Collected data entries:
=== Begin Enclosure ===

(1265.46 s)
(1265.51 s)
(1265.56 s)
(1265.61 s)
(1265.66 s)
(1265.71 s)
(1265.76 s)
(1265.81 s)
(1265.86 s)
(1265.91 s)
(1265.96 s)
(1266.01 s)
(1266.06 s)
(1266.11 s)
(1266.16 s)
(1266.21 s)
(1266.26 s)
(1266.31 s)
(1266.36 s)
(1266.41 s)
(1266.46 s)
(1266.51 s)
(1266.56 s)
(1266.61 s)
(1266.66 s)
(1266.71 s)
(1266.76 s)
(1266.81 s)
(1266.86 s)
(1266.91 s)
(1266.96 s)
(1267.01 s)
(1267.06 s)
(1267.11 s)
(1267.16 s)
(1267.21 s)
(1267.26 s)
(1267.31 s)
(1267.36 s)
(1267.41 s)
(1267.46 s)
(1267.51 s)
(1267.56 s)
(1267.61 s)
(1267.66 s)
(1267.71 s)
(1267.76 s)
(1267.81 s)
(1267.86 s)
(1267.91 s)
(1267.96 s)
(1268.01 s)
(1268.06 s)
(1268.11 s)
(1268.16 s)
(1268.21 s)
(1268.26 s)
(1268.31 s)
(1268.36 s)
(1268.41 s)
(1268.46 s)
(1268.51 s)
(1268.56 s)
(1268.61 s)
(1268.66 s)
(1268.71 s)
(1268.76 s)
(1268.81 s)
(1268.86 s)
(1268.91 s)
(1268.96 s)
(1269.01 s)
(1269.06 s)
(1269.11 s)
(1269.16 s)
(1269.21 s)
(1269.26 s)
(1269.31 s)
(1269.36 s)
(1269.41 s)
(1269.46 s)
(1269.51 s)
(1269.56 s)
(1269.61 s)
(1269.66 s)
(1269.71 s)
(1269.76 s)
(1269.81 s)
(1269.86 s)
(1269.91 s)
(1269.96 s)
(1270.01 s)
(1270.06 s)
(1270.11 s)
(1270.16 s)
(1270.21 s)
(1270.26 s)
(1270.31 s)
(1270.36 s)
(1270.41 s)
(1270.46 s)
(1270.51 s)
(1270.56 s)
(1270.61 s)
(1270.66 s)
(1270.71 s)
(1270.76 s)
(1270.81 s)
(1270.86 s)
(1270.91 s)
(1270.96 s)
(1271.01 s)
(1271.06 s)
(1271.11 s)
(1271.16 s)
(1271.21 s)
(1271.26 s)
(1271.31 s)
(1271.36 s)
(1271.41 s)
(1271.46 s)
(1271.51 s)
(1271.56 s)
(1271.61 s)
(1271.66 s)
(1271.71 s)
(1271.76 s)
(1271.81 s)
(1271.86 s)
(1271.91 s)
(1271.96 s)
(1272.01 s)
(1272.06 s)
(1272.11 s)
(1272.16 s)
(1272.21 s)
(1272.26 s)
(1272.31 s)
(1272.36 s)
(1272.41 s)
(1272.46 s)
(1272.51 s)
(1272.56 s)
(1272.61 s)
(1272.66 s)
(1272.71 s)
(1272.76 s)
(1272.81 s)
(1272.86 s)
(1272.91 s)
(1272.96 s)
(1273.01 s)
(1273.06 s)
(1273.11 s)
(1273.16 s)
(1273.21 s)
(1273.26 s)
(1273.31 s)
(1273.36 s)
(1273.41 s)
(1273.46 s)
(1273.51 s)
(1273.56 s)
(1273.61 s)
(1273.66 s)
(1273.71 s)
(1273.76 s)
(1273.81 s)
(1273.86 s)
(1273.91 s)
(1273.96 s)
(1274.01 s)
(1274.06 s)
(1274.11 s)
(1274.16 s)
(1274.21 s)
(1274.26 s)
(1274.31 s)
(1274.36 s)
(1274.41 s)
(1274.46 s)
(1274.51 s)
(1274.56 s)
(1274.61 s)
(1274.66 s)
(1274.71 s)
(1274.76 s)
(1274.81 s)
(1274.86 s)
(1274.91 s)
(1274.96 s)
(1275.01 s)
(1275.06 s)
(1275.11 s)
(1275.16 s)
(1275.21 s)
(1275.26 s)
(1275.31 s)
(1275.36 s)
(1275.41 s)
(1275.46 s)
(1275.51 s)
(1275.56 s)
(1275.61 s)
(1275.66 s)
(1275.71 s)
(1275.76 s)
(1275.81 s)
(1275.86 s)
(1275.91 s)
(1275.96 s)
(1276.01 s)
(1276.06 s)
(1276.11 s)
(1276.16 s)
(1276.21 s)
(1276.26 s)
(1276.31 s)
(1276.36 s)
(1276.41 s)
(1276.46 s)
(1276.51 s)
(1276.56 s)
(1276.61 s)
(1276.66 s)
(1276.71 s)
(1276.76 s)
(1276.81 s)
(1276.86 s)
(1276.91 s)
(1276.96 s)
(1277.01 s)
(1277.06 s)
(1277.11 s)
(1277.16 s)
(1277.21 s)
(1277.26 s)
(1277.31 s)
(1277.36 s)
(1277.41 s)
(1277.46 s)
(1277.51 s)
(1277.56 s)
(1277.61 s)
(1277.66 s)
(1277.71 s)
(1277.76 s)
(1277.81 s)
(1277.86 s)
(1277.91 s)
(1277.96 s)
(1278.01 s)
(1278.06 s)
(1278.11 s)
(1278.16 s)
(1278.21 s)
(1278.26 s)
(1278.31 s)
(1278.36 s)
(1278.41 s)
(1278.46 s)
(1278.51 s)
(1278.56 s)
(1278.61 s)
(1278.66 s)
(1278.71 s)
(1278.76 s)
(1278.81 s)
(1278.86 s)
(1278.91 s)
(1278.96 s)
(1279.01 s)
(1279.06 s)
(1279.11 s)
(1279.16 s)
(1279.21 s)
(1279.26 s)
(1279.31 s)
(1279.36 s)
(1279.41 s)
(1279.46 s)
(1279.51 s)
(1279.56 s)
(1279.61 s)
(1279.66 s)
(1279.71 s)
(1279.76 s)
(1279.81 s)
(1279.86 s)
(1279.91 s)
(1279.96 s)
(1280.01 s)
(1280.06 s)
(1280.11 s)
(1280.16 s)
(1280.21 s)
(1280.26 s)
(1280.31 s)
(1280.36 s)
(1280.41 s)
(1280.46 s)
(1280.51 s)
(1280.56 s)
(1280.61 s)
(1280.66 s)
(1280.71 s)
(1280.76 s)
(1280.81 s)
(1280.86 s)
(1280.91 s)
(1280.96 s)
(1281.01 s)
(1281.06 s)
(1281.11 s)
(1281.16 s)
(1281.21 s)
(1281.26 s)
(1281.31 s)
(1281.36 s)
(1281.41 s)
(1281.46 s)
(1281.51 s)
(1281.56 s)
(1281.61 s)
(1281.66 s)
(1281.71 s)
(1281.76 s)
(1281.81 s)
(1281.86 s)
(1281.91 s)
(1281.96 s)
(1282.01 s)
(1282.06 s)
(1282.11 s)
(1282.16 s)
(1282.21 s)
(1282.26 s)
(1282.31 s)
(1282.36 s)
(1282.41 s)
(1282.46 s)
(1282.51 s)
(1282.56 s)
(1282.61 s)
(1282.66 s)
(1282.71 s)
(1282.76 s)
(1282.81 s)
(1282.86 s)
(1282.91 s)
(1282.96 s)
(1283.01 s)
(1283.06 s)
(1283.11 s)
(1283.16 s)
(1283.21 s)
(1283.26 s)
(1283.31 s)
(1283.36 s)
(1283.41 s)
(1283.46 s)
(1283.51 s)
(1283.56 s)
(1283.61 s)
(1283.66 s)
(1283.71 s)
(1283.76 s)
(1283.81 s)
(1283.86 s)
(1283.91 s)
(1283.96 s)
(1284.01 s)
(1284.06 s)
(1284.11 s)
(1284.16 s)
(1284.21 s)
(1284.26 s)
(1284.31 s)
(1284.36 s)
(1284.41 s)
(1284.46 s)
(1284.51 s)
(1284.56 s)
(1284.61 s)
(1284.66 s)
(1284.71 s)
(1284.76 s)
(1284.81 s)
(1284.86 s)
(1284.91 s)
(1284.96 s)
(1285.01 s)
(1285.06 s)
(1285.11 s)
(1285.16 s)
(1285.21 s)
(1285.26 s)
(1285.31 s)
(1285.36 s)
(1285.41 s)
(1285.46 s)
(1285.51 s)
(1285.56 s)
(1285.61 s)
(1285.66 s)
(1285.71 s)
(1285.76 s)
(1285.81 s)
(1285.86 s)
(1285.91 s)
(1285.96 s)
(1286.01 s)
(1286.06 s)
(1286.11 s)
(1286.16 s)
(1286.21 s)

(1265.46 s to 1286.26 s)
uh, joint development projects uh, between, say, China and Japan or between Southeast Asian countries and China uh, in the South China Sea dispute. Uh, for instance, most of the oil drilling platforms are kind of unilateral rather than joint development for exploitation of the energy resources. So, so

=== End Enclosure ===

PROBLEM DETAILS ▸
Only the lines above from the one with "(1273.86 s)" through the one with "(1280.11 s)" should be duplicated, character for character.

TASK RESPONSE ▸
(1273.86 s)
(1273.91 s)
(1273.96 s)
(1274.01 s)
(1274.06 s)
(1274.11 s)
(1274.16 s)
(1274.21 s)
(1274.26 s)
(1274.31 s)
(1274.36 s)
(1274.41 s)
(1274.46 s)
(1274.51 s)
(1274.56 s)
(1274.61 s)
(1274.66 s)
(1274.71 s)
(1274.76 s)
(1274.81 s)
(1274.86 s)
(1274.91 s)
(1274.96 s)
(1275.01 s)
(1275.06 s)
(1275.11 s)
(1275.16 s)
(1275.21 s)
(1275.26 s)
(1275.31 s)
(1275.36 s)
(1275.41 s)
(1275.46 s)
(1275.51 s)
(1275.56 s)
(1275.61 s)
(1275.66 s)
(1275.71 s)
(1275.76 s)
(1275.81 s)
(1275.86 s)
(1275.91 s)
(1275.96 s)
(1276.01 s)
(1276.06 s)
(1276.11 s)
(1276.16 s)
(1276.21 s)
(1276.26 s)
(1276.31 s)
(1276.36 s)
(1276.41 s)
(1276.46 s)
(1276.51 s)
(1276.56 s)
(1276.61 s)
(1276.66 s)
(1276.71 s)
(1276.76 s)
(1276.81 s)
(1276.86 s)
(1276.91 s)
(1276.96 s)
(1277.01 s)
(1277.06 s)
(1277.11 s)
(1277.16 s)
(1277.21 s)
(1277.26 s)
(1277.31 s)
(1277.36 s)
(1277.41 s)
(1277.46 s)
(1277.51 s)
(1277.56 s)
(1277.61 s)
(1277.66 s)
(1277.71 s)
(1277.76 s)
(1277.81 s)
(1277.86 s)
(1277.91 s)
(1277.96 s)
(1278.01 s)
(1278.06 s)
(1278.11 s)
(1278.16 s)
(1278.21 s)
(1278.26 s)
(1278.31 s)
(1278.36 s)
(1278.41 s)
(1278.46 s)
(1278.51 s)
(1278.56 s)
(1278.61 s)
(1278.66 s)
(1278.71 s)
(1278.76 s)
(1278.81 s)
(1278.86 s)
(1278.91 s)
(1278.96 s)
(1279.01 s)
(1279.06 s)
(1279.11 s)
(1279.16 s)
(1279.21 s)
(1279.26 s)
(1279.31 s)
(1279.36 s)
(1279.41 s)
(1279.46 s)
(1279.51 s)
(1279.56 s)
(1279.61 s)
(1279.66 s)
(1279.71 s)
(1279.76 s)
(1279.81 s)
(1279.86 s)
(1279.91 s)
(1279.96 s)
(1280.01 s)
(1280.06 s)
(1280.11 s)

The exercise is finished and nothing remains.